RECORDS SHOWN:
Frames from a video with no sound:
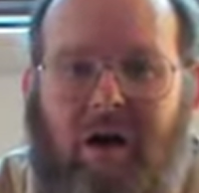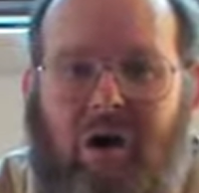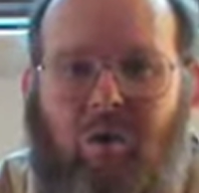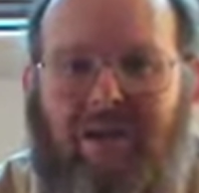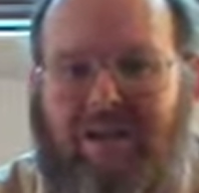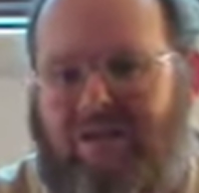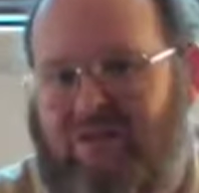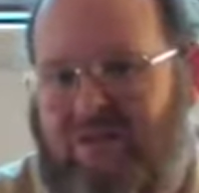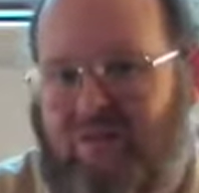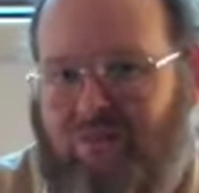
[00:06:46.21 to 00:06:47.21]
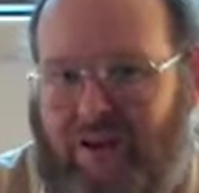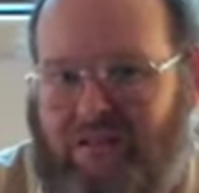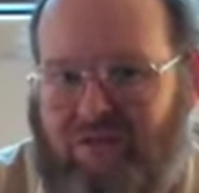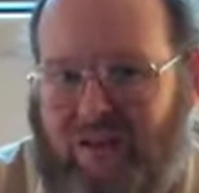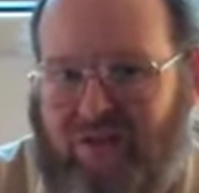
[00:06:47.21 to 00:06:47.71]
We get to see Red
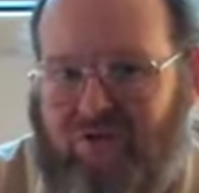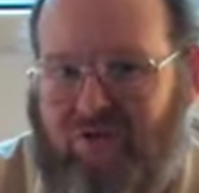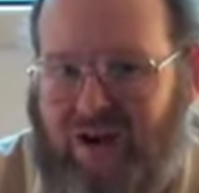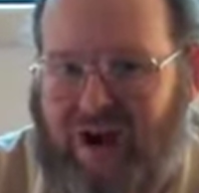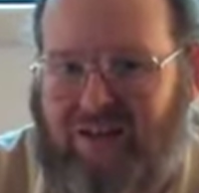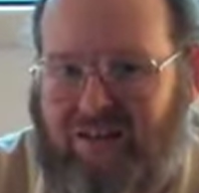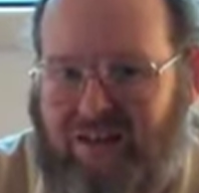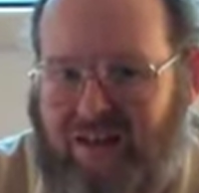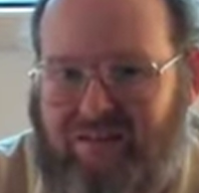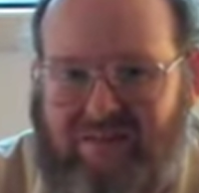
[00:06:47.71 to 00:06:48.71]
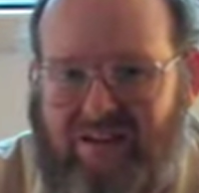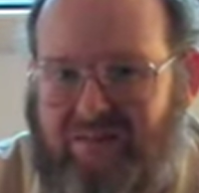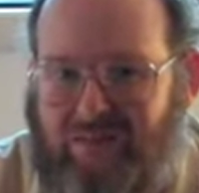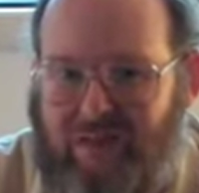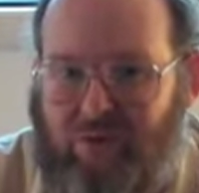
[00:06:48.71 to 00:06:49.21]
Tornado trying to teach
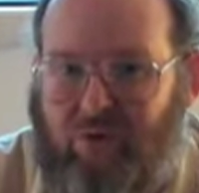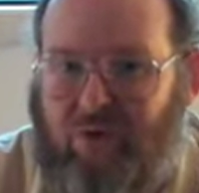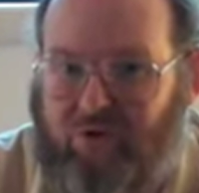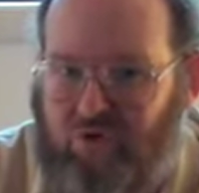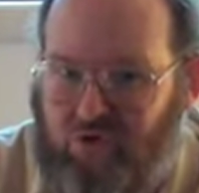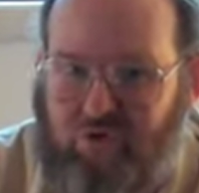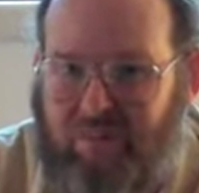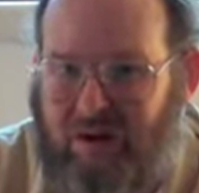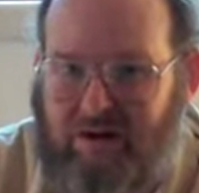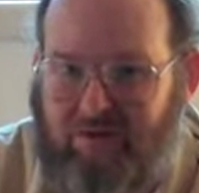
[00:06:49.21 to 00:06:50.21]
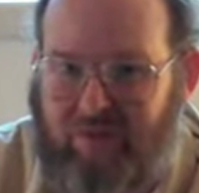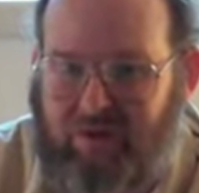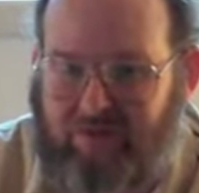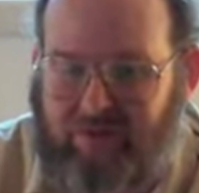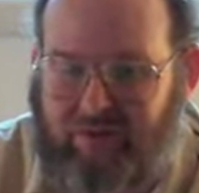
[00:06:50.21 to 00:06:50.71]
these people the true meaning of
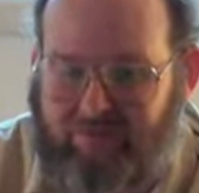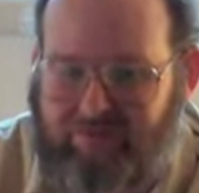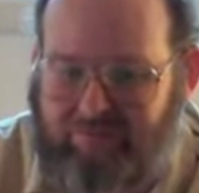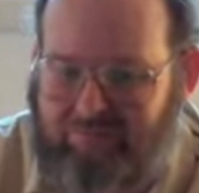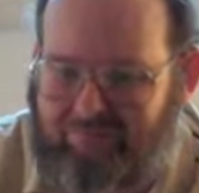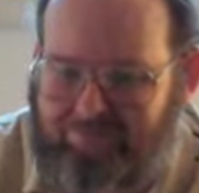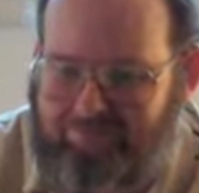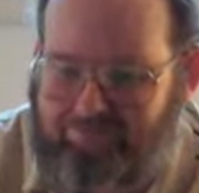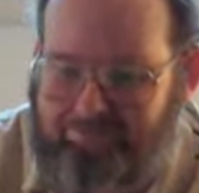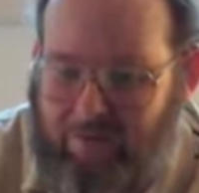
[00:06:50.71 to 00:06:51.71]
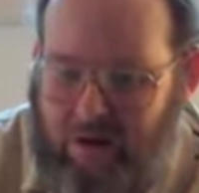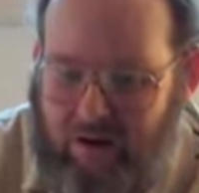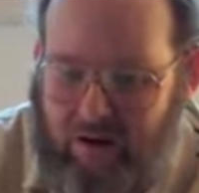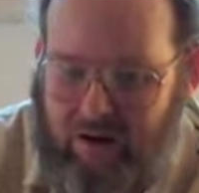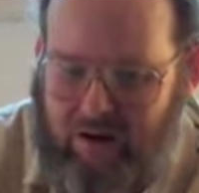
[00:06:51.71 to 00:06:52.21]
Christmas.
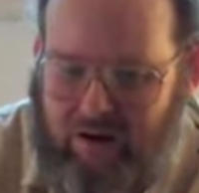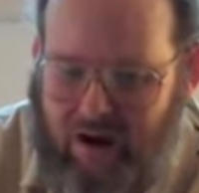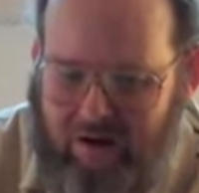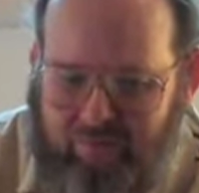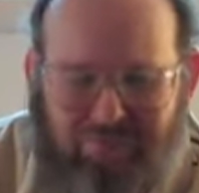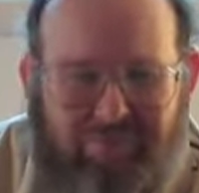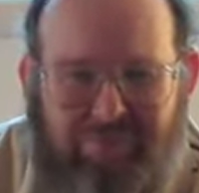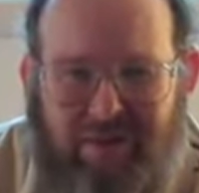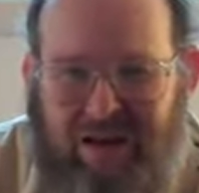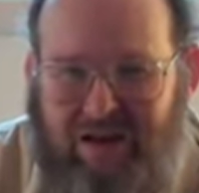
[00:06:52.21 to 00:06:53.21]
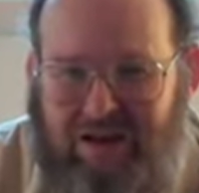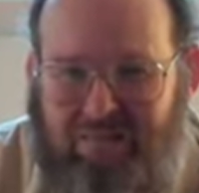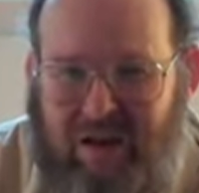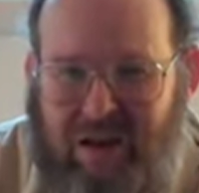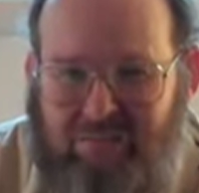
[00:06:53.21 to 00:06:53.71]
Now, the
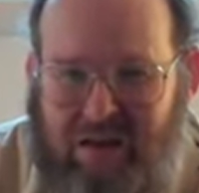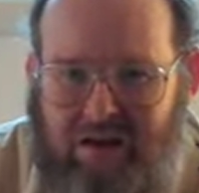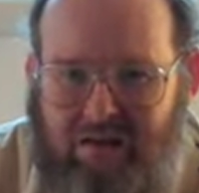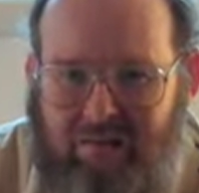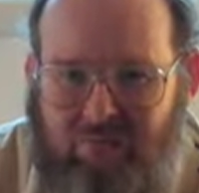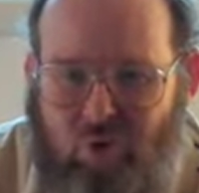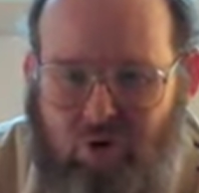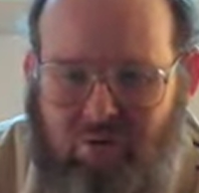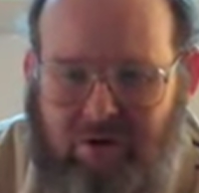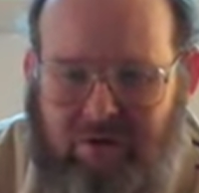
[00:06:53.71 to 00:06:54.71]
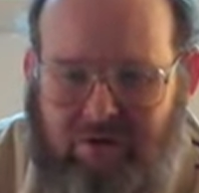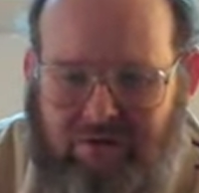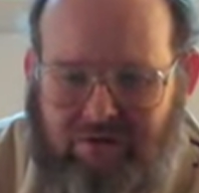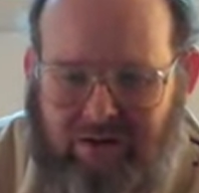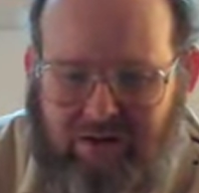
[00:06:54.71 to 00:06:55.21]
ending may be more
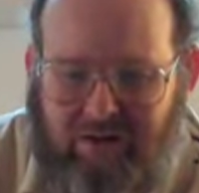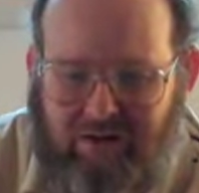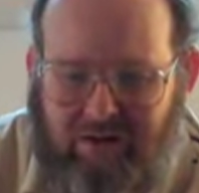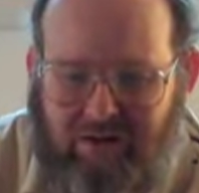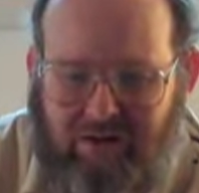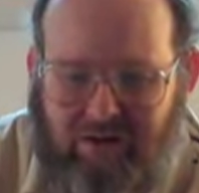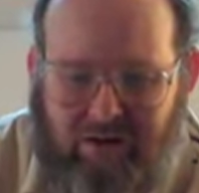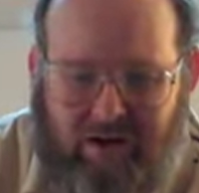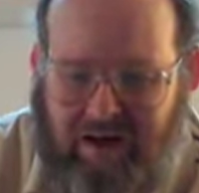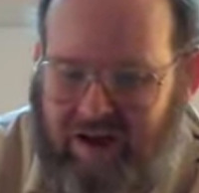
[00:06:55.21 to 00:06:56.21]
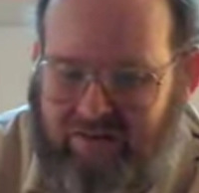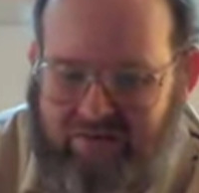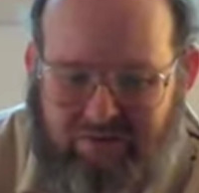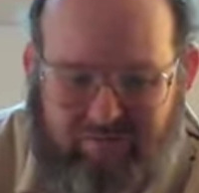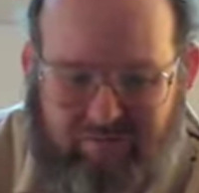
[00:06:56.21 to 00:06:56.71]
realistic, I
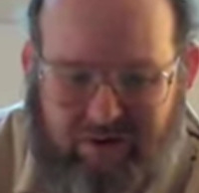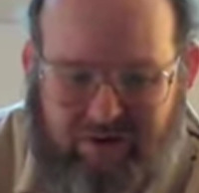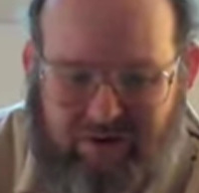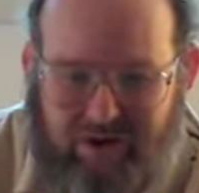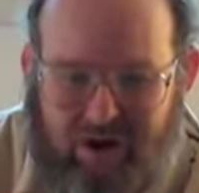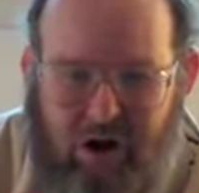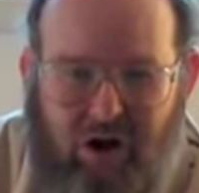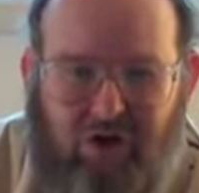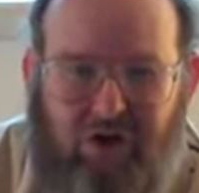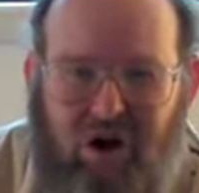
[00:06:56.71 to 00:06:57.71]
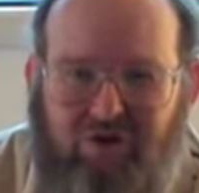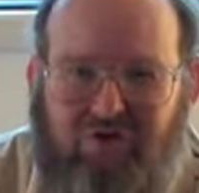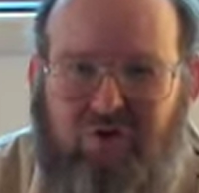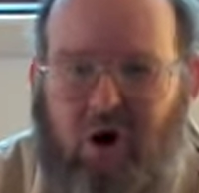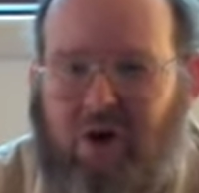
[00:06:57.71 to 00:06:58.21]
guess, but gosh
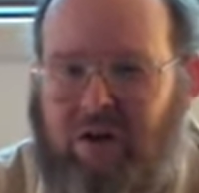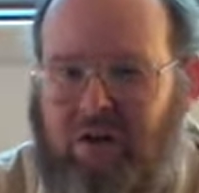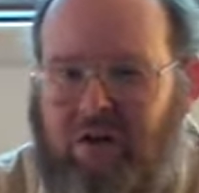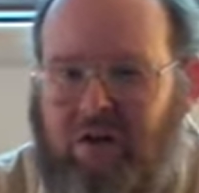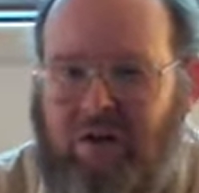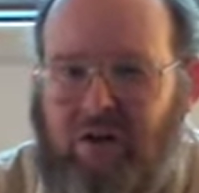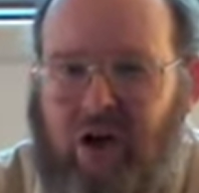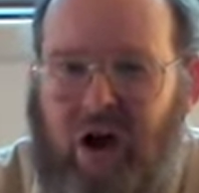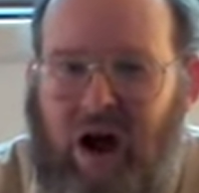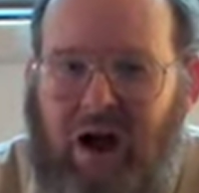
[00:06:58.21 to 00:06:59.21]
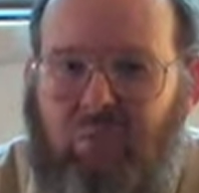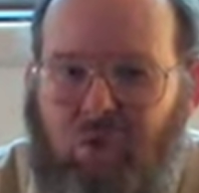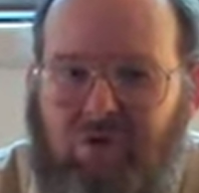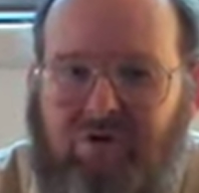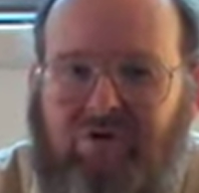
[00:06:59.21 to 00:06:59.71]
darn it, I'm
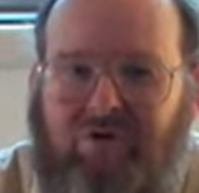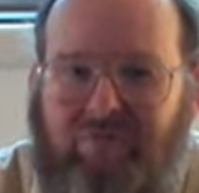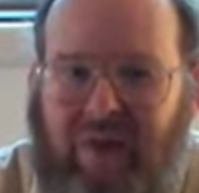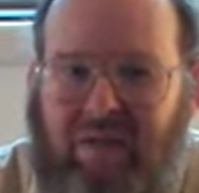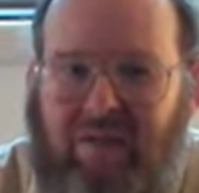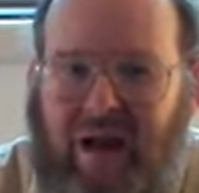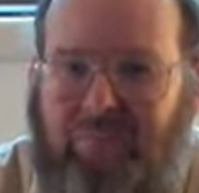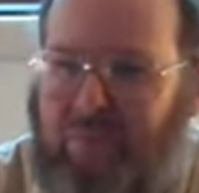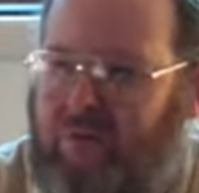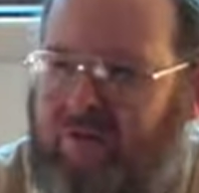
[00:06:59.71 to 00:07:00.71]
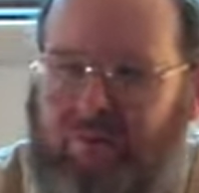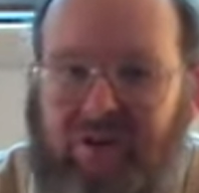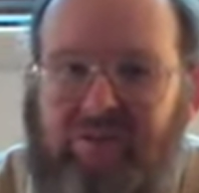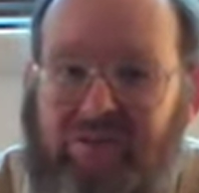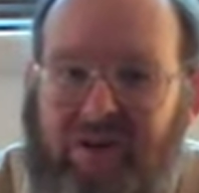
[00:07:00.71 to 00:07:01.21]
willing to suspend that
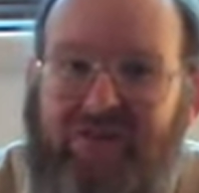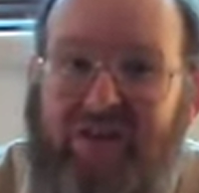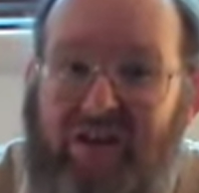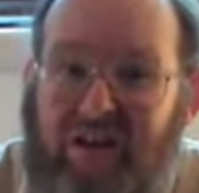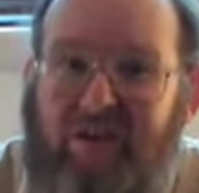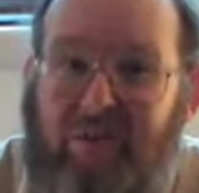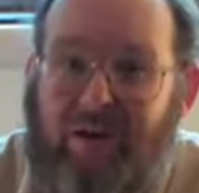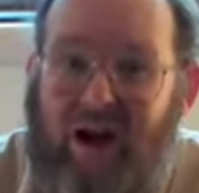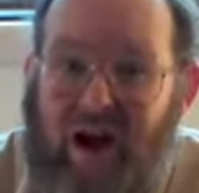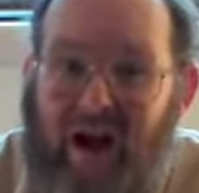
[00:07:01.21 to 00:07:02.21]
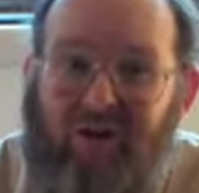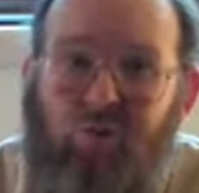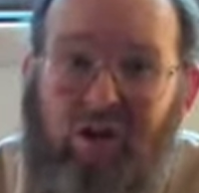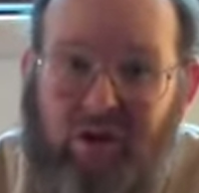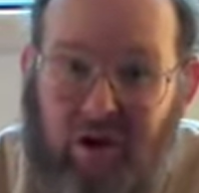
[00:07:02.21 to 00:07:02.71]
disbelief just a little higher
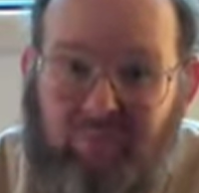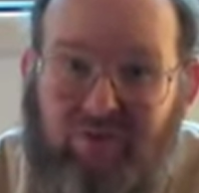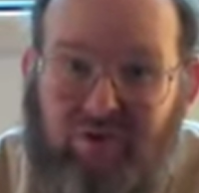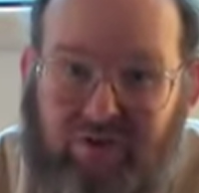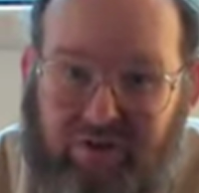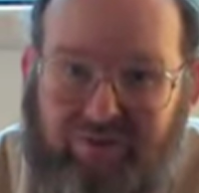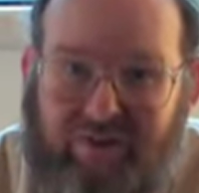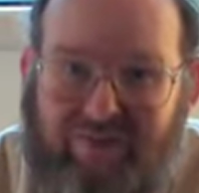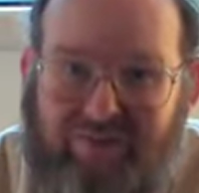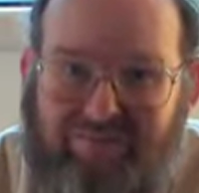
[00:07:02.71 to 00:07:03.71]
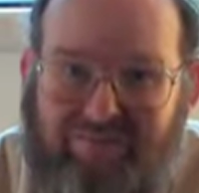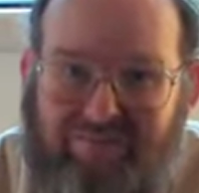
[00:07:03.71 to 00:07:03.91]
when it comes to Christmas.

PROBLEM TO SOLVE:
Here the lines from the one with "[00:06:55.21 to 00:06:56.21]" through the last line of the data above need to be repeated exactly, both included, and any picture omitted.

EXERCISE SOLUTION:
[00:06:55.21 to 00:06:56.21]
[00:06:56.21 to 00:06:56.71]
realistic, I
[00:06:56.71 to 00:06:57.71]
[00:06:57.71 to 00:06:58.21]
guess, but gosh
[00:06:58.21 to 00:06:59.21]
[00:06:59.21 to 00:06:59.71]
darn it, I'm
[00:06:59.71 to 00:07:00.71]
[00:07:00.71 to 00:07:01.21]
willing to suspend that
[00:07:01.21 to 00:07:02.21]
[00:07:02.21 to 00:07:02.71]
disbelief just a little higher
[00:07:02.71 to 00:07:03.71]
[00:07:03.71 to 00:07:03.91]
when it comes to Christmas.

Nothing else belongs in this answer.